The Shindō temple ruins with Oganji-ike tile kiln ruins (新堂廃寺跡附オガンジ池瓦窯跡, Shindō Haiji ato tsuketari Oganji-ike kawara kama ato), is an archaeological site with the ruins of a Hakuhō period Buddhist temple and roof tile kiln remnants located in the Midorigaoka-cho and Nakano-cho neighborhoods of the city of Tondabayashi, Osaka, Japan. The temple and kilns no longer exists, but the loctations were collectively designated as a National Historic Site in 2002 together with the Okameishi Kofun.

==Overview==
The Shindō temple ruins are located on a river terrace formed by Ishikawa, a tributary of the Yamato River at the foot of the Habikino hill in the southern part of the Osaka Plain.
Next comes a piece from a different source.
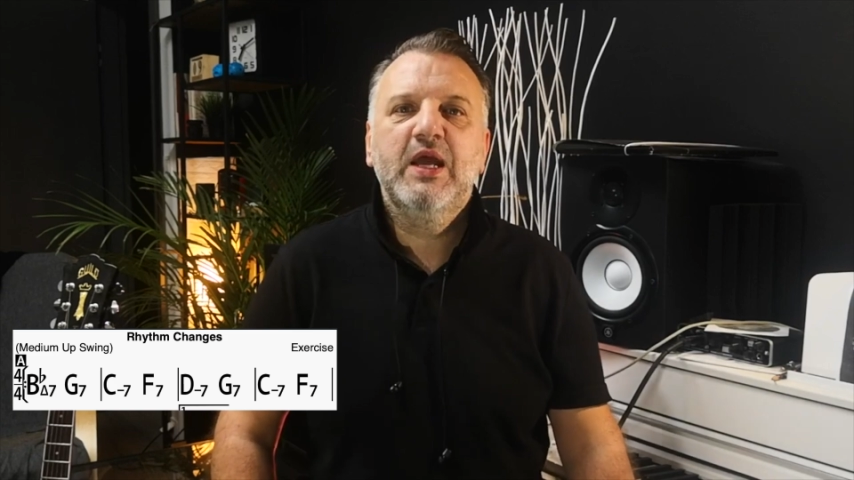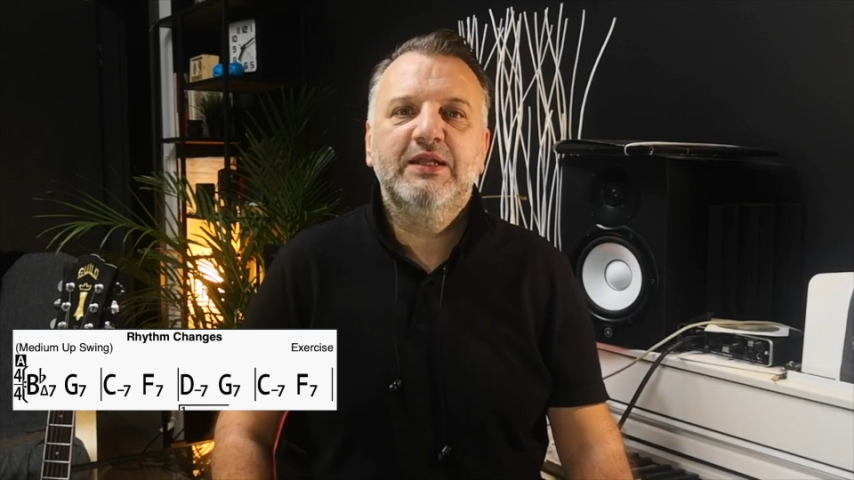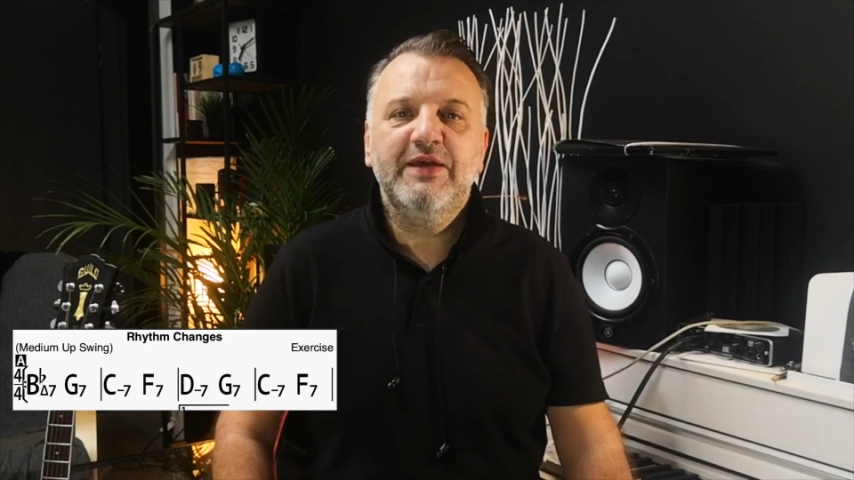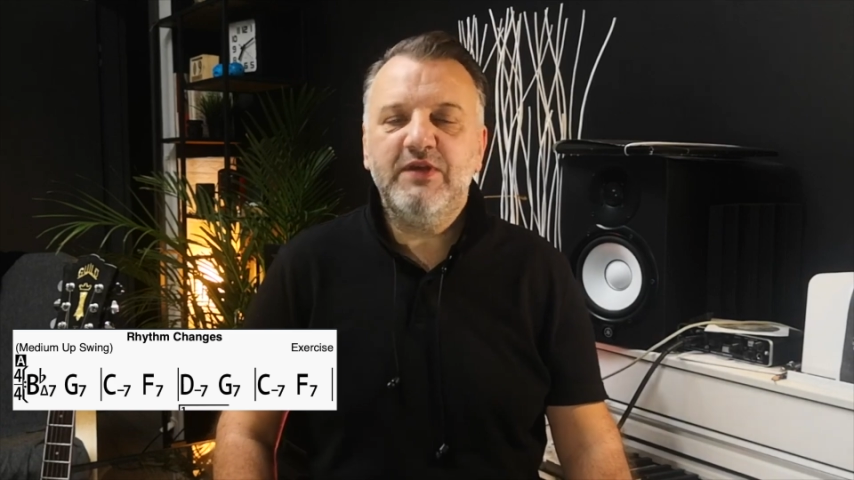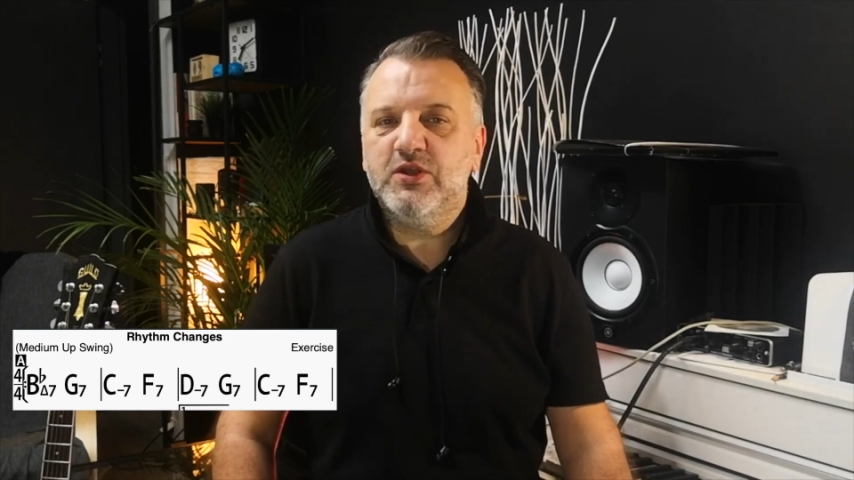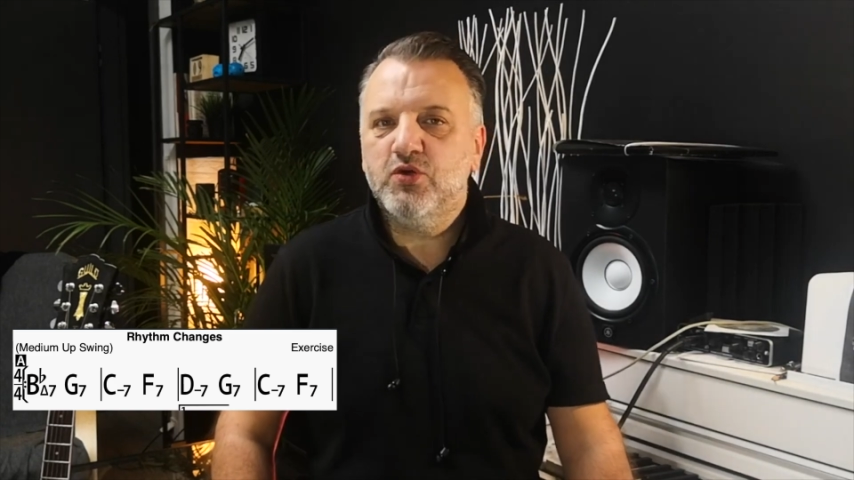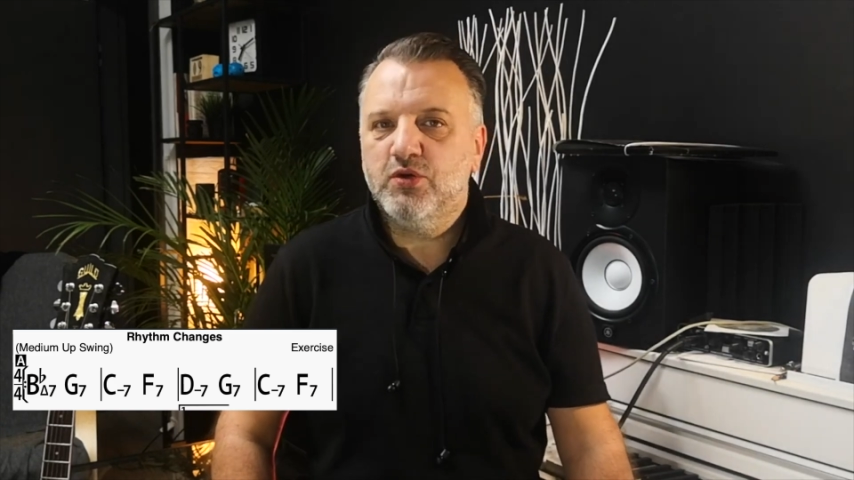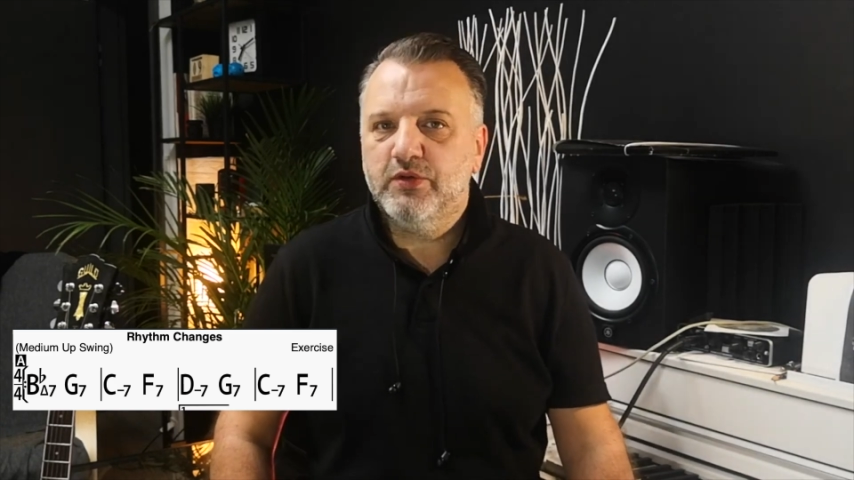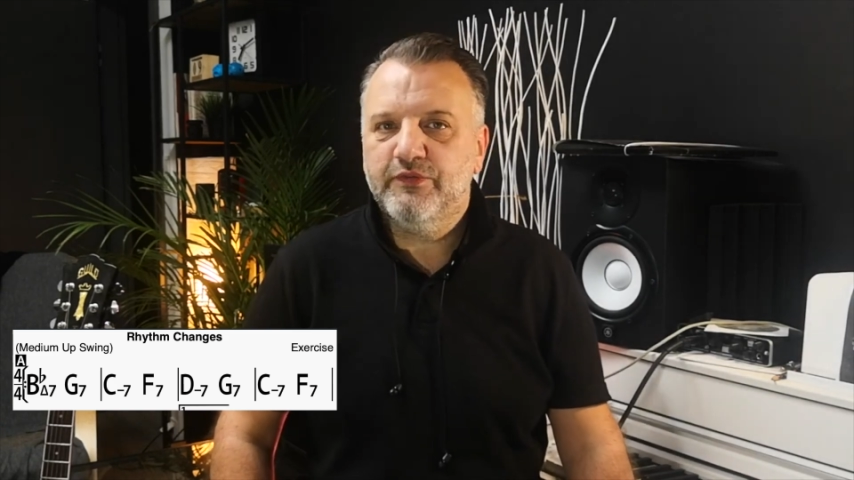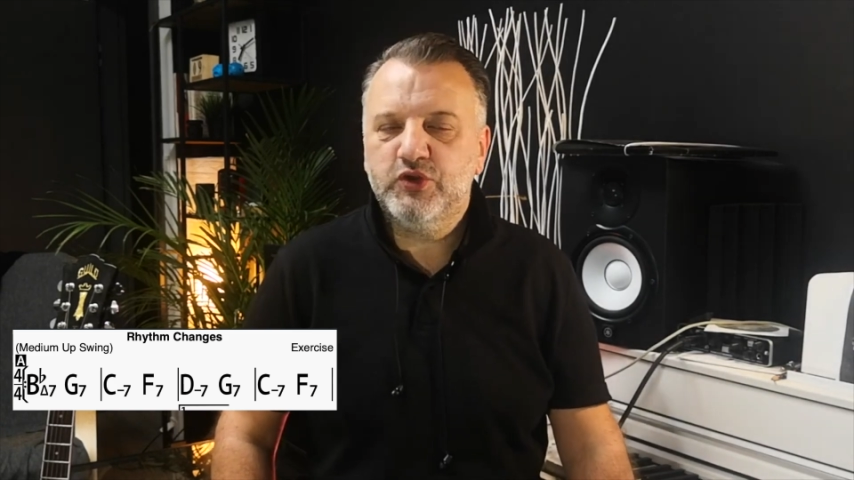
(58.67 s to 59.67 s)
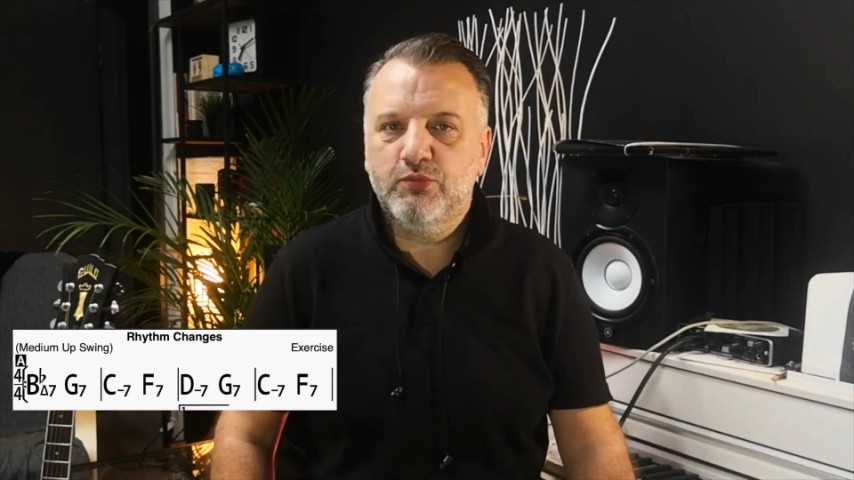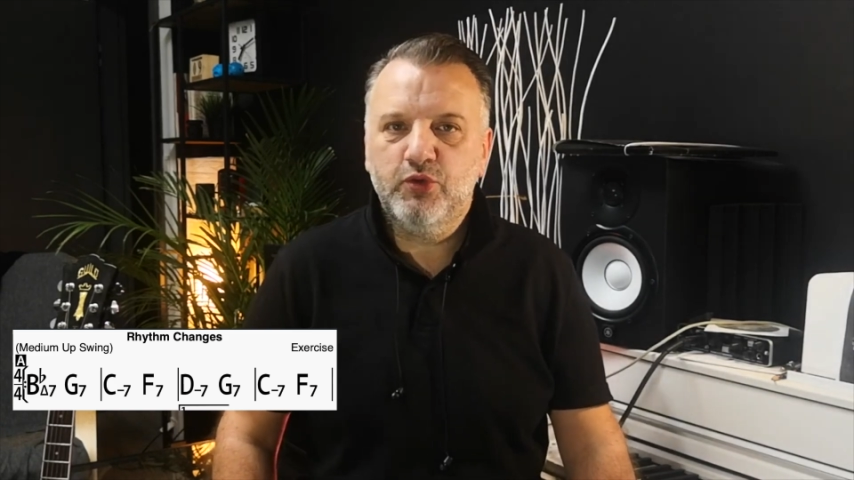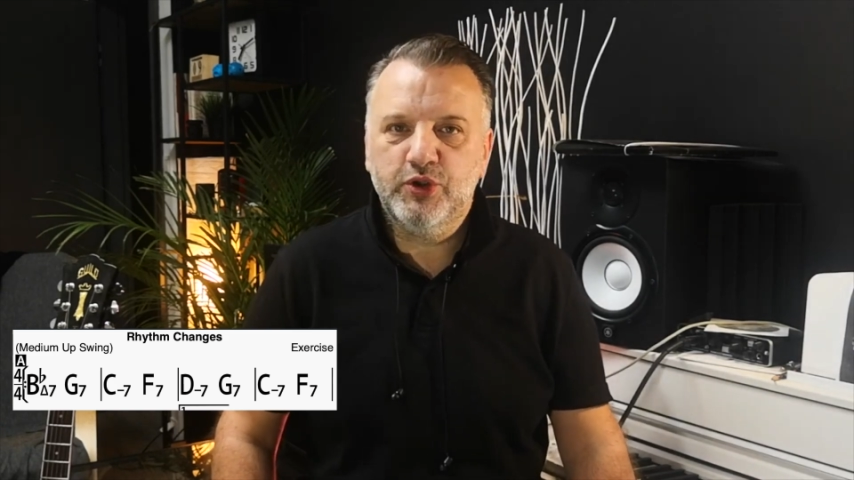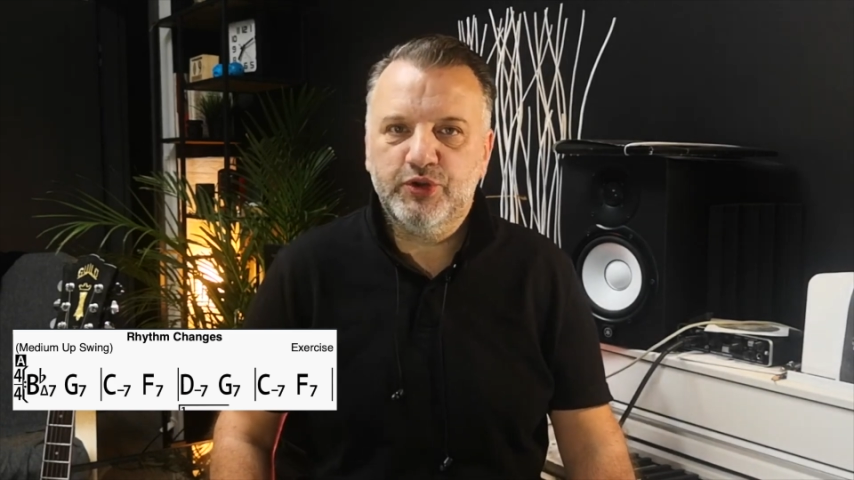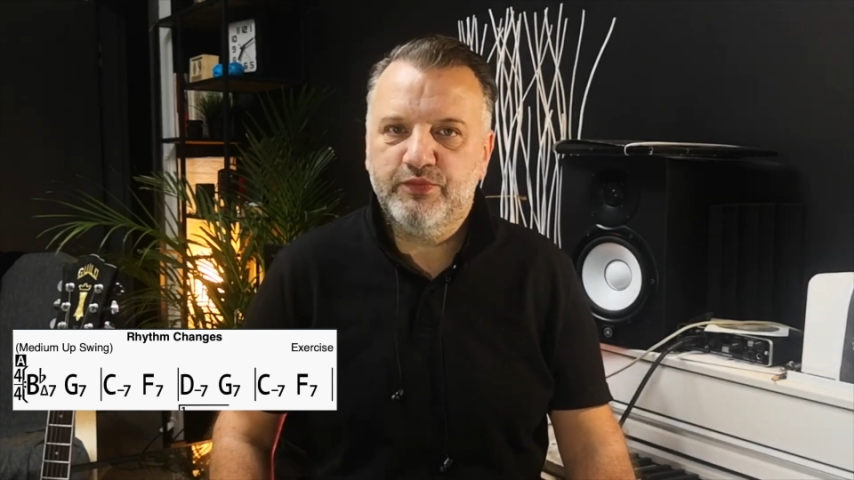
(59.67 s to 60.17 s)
B flat, G7,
It has been known since the early twentieth century as a ruined temple site, as old roof tiles were scattered on ground, but it was not excavated until 1959. At that time, the foundation of four buildings rebuilt during the Hakuhō period were confirmed, and the foundations of a pagoda to the south. The layout of structures was patterned after Shitennō-ji in Osaka, with the Middle Gate, Pagoda, Main Hall and Lecture Hall all lined up in a row from south-to-north, with the cloiser connecting from the sides of the Middle Gate to the sides of the Lecture Hall, forming a courtyard which encloses the Pagoda and Main Hall. During the Tenpyō era (729-749), the temple was expanded, adding a South Gate, and additional East and West buildings connected to the cloister. The temple does not appear in historical documentation, so its true and history are unknown.

The Oganji-ike Tile Kiln Ruins is a semi-underground stepless climbing kiln located on the northeastern bank of Oganji Pond, about 500 meters northwest of the ruins of the Shindō Temple ruins.

The temple site is about a 20-minute walk from Tondabayashi Station on the Kintetsu Railway Kintetsu Nagano Line.